蛍(艶ふ)

ゲンジボタル

夜の10時過ぎ、近くのコンビニへ歩いて行った帰り道のこと。屋敷にさしかかるところで暗闇のなか不規則に移動する一筋の淡い黄緑色の灯(ひかり)を確認しました。子供のころにみた懐かしい光景です。この灯(あかり)の正体はゲンジボタル。

上の写真は13年前に家の中に舞い込んできたゲンジボタルをPENTAX K10Dで撮影したものです。県展新人の部で入選した写真(タイトル:艶ふ)でもあり県展審査員のフォトグラファー板見浩史氏に講評をいただいた一枚でもあります。

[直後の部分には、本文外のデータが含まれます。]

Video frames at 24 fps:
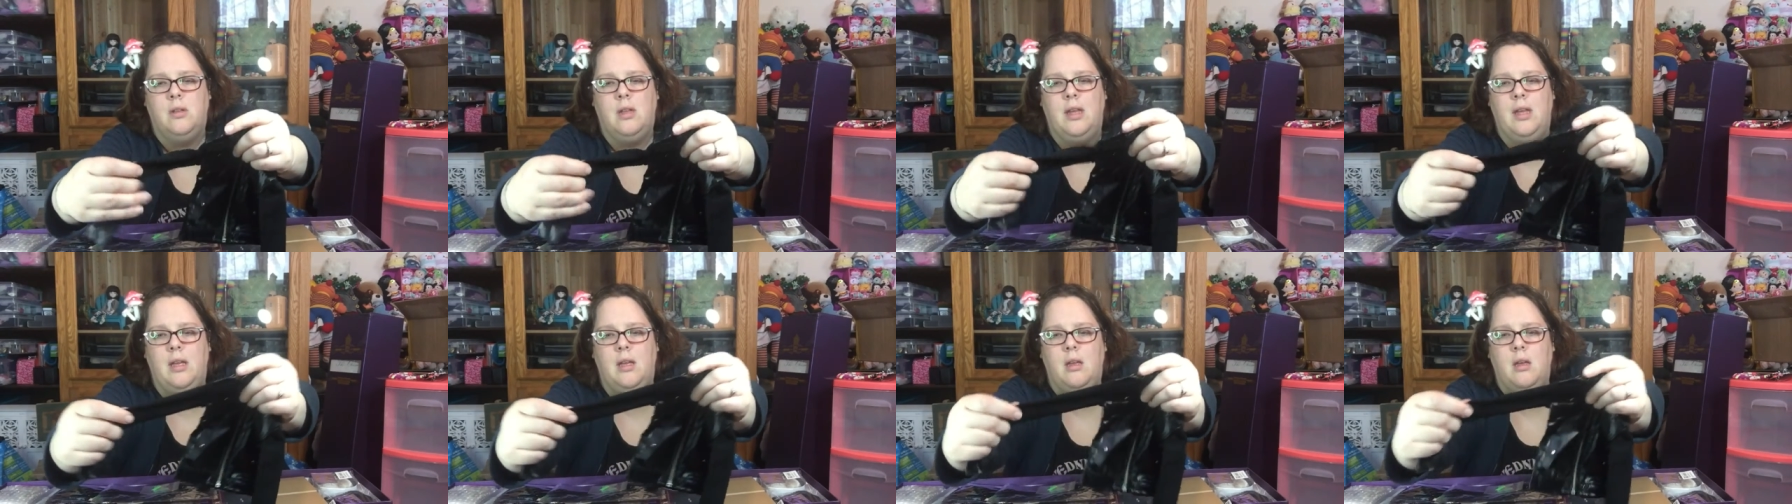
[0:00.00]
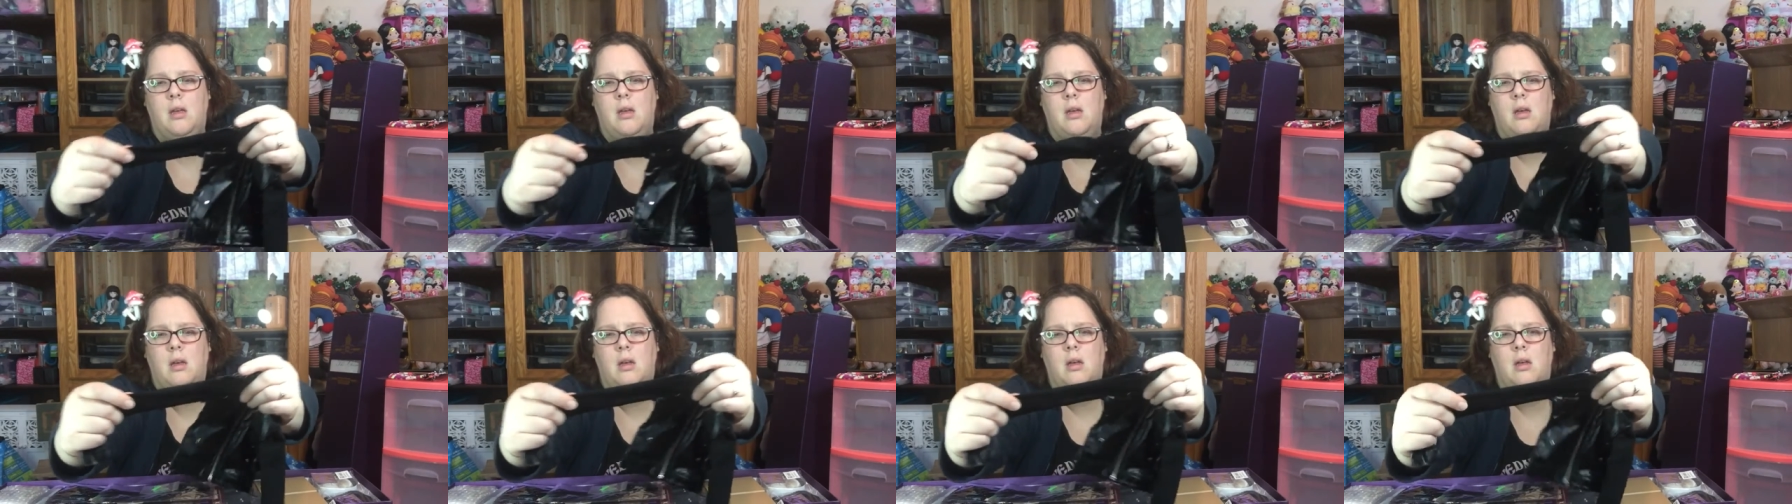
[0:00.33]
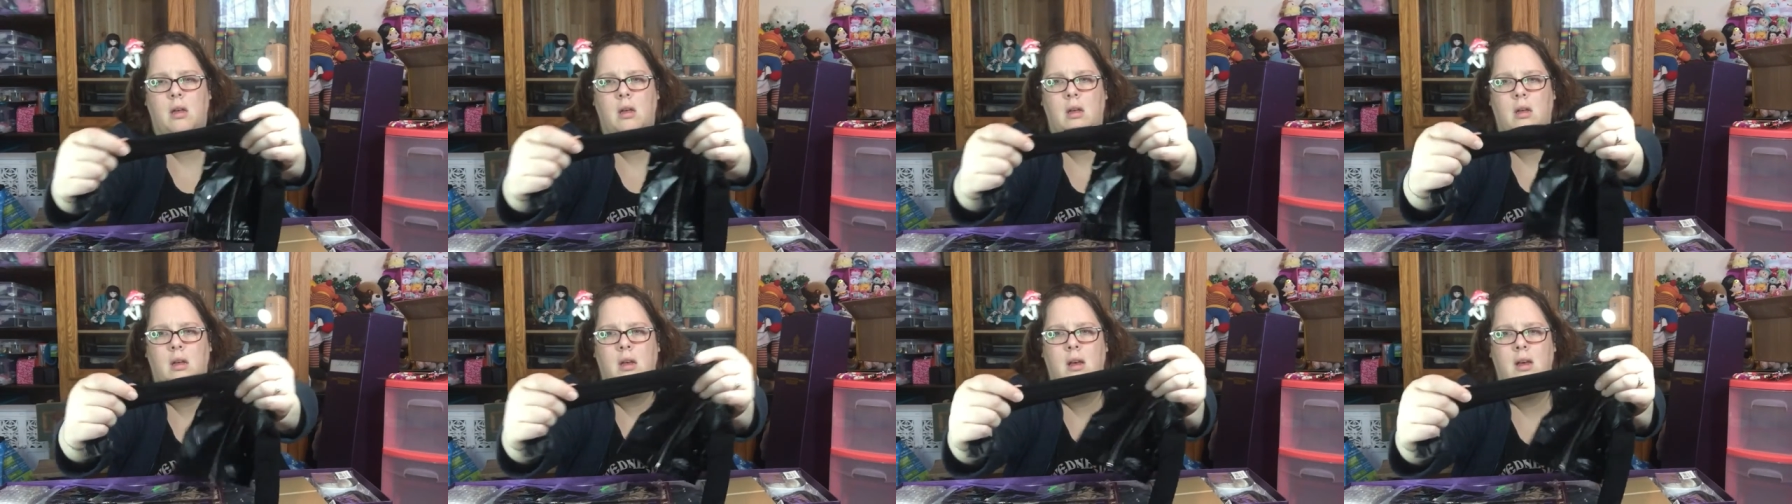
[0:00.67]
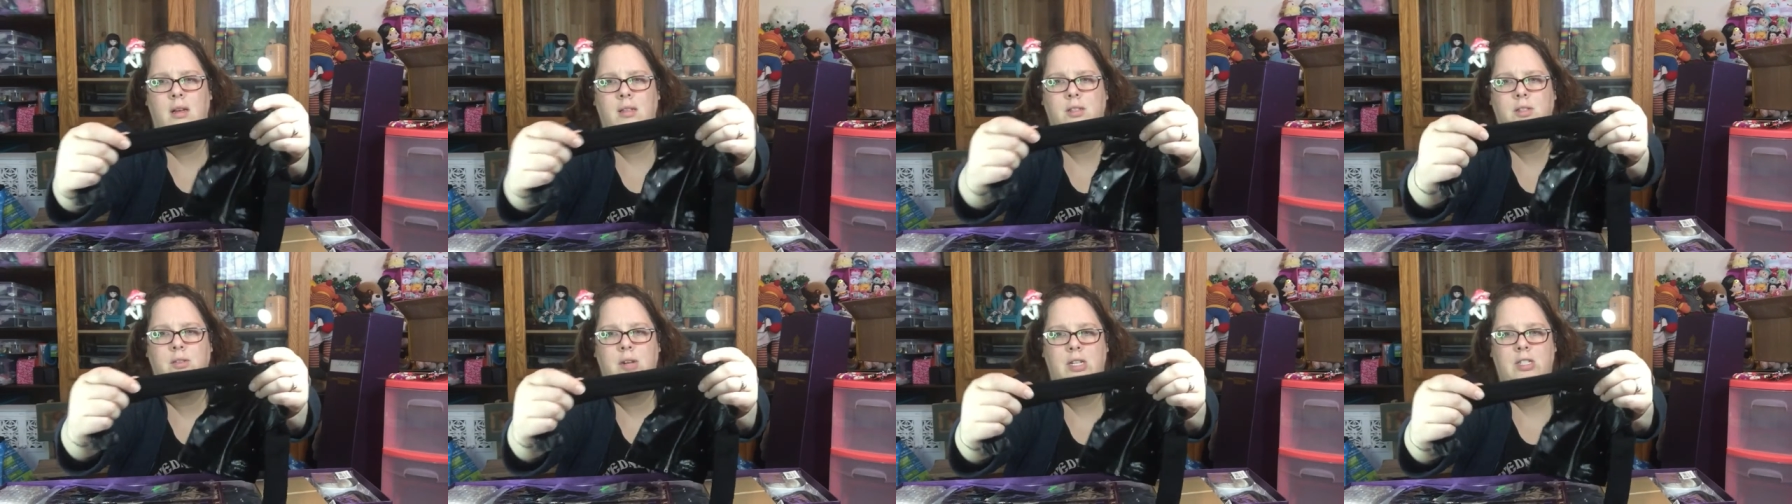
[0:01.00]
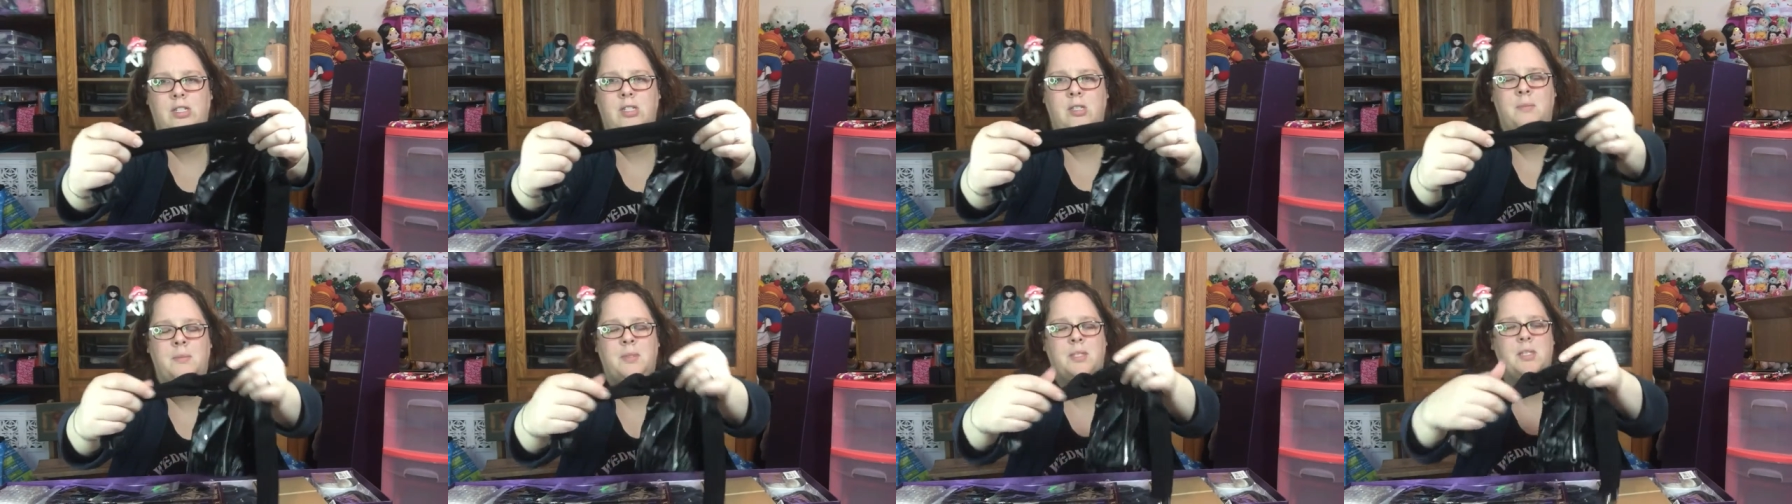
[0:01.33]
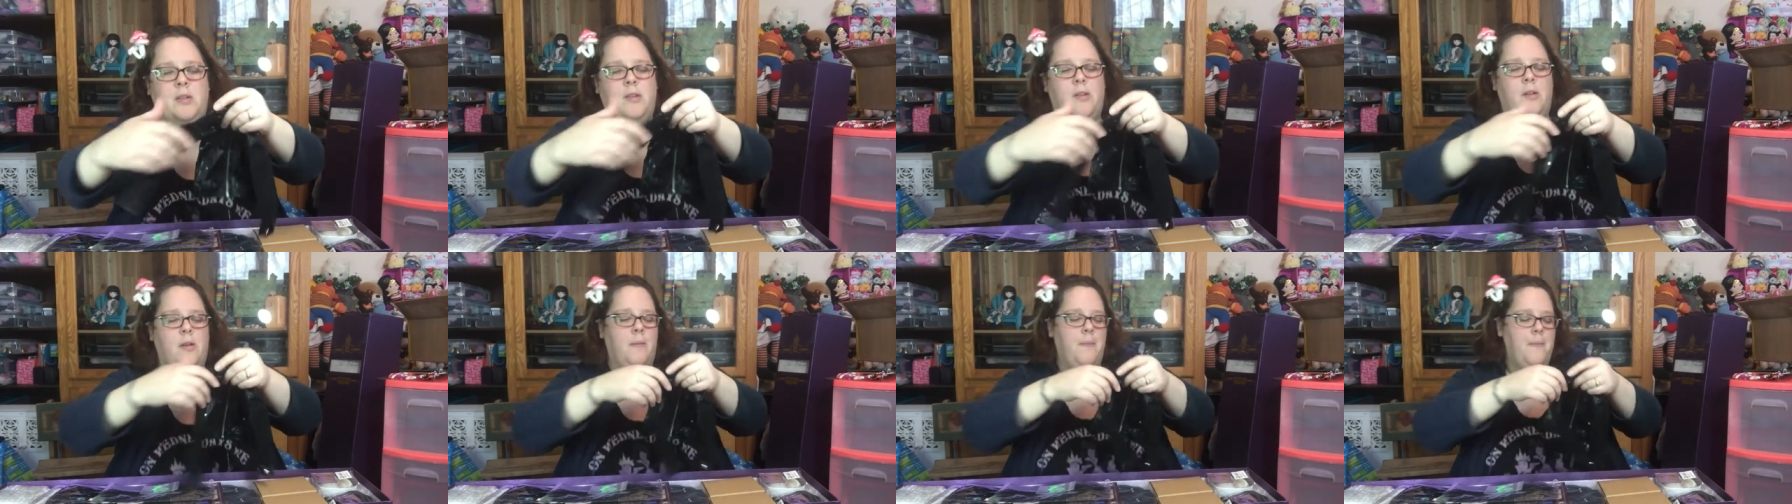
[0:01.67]
like a stretchy
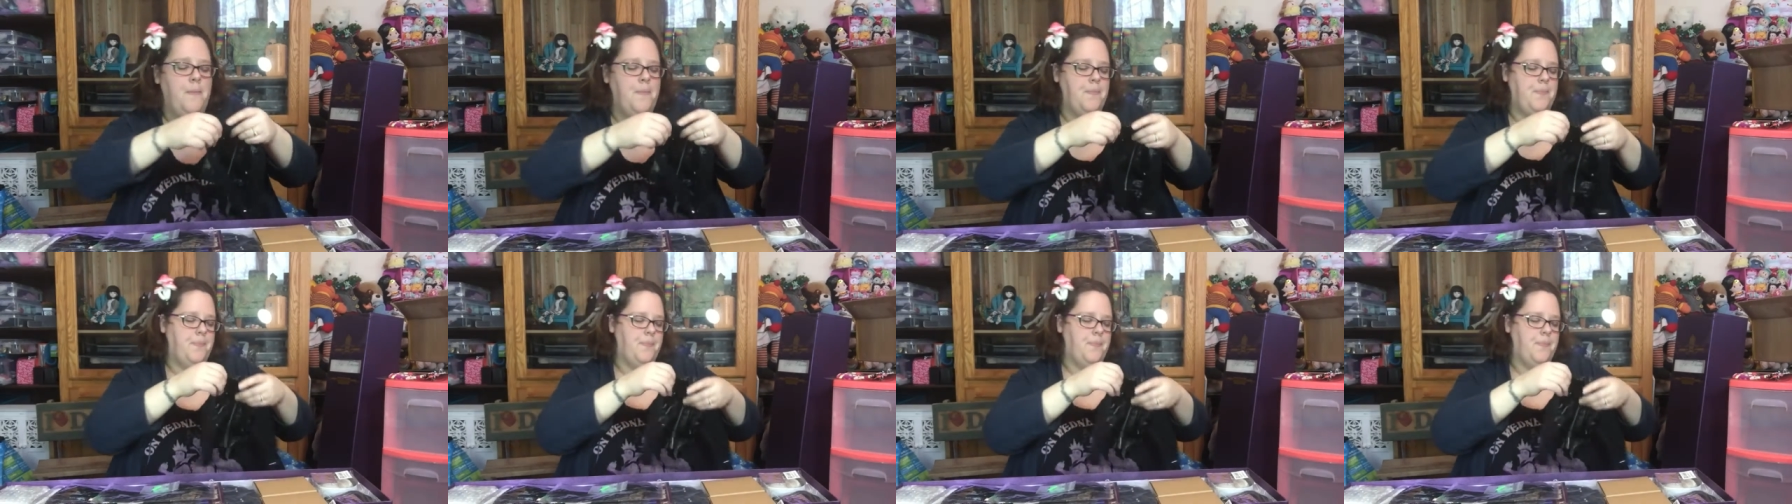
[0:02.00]
material.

町内で蛍の舞う場所はいくつかありますがこの写真を撮った時以来、家のまわりで蛍の灯(ひかり)をみたことはありませんでした。しばらくその灯(ひかり)を追いながらこの黄緑色の灯(ひかり)が乱舞する昔の風景を思い出しました。私が子供の頃このあたりは見渡す限りの水田で近くを流れる川もコンクリートで固められる前の自然環境を保っていました。

人工的につくられた美は現代社会を彩る刹那の美であるのに対して自然に在る美は太古の昔から彩られてきた普遍の美であると…そういった自然美を享受している幼い頃の自分が”其処”にいました。歳を重ねるたびに人は自然に回帰していくものだと切に感じた瞬間でした。。。